## Task objective
Set down each line of the records once more, precisely, and omit the pictures.

━━━━━━━━━━

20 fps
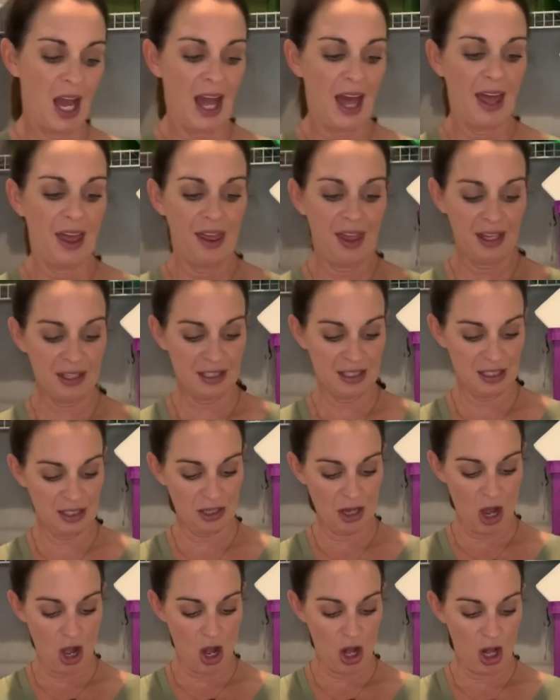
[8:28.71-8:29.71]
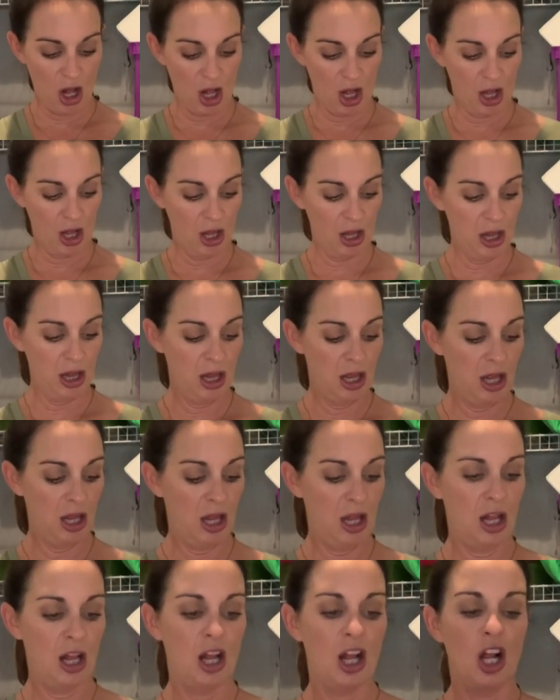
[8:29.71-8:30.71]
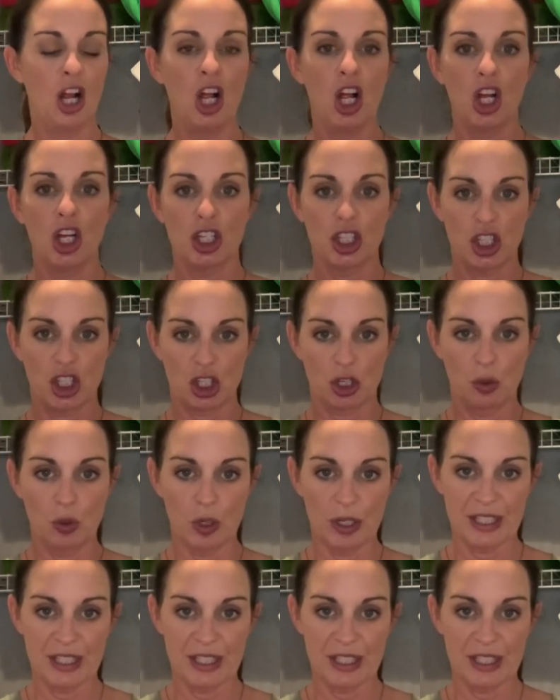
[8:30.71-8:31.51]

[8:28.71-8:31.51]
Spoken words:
This is all school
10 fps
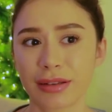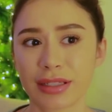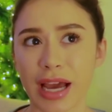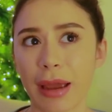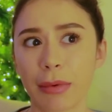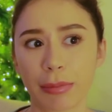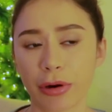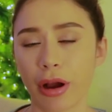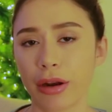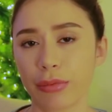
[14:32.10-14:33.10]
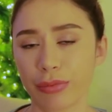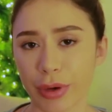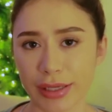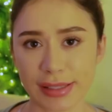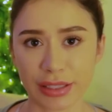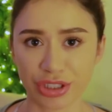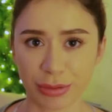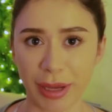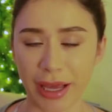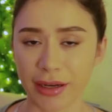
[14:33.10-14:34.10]
time abroad was in
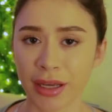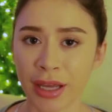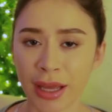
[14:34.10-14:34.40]
Japan,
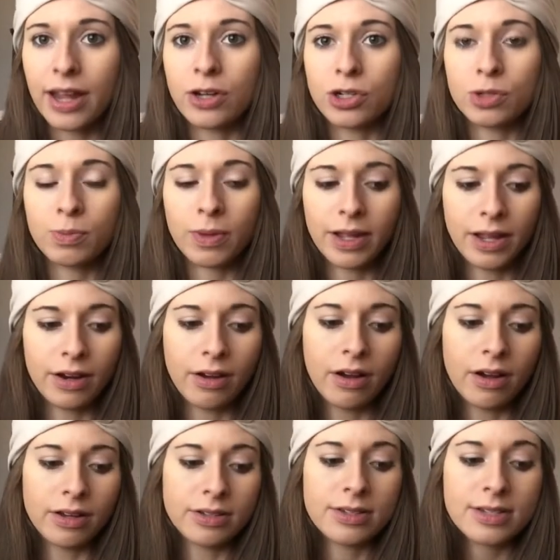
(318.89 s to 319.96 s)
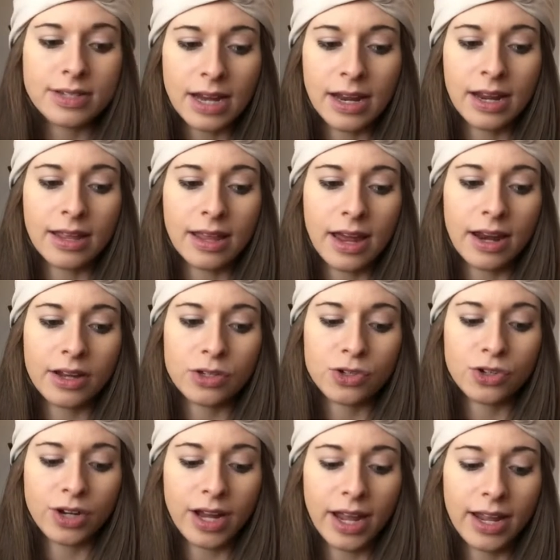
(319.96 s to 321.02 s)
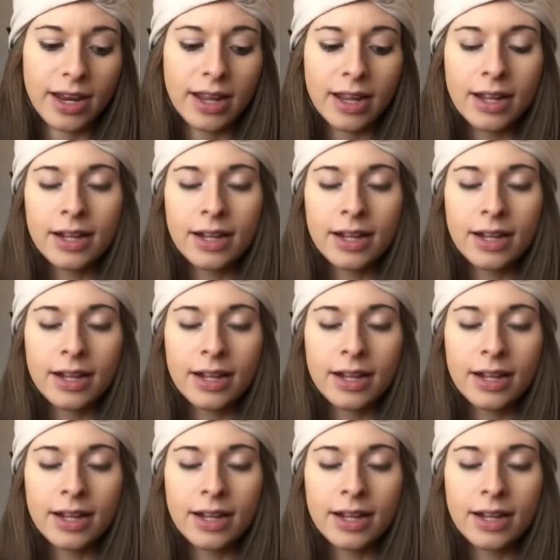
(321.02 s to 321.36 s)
and just plan on staying that extra night.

━━━━━━━━━━

## Response to this exercise
20 fps
[8:28.71-8:29.71]
[8:29.71-8:30.71]
[8:30.71-8:31.51]

[8:28.71-8:31.51]
Spoken words:
This is all school
10 fps
[14:32.10-14:33.10]
[14:33.10-14:34.10]
time abroad was in
[14:34.10-14:34.40]
Japan,
(318.89 s to 319.96 s)
(319.96 s to 321.02 s)
(321.02 s to 321.36 s)
and just plan on staying that extra night.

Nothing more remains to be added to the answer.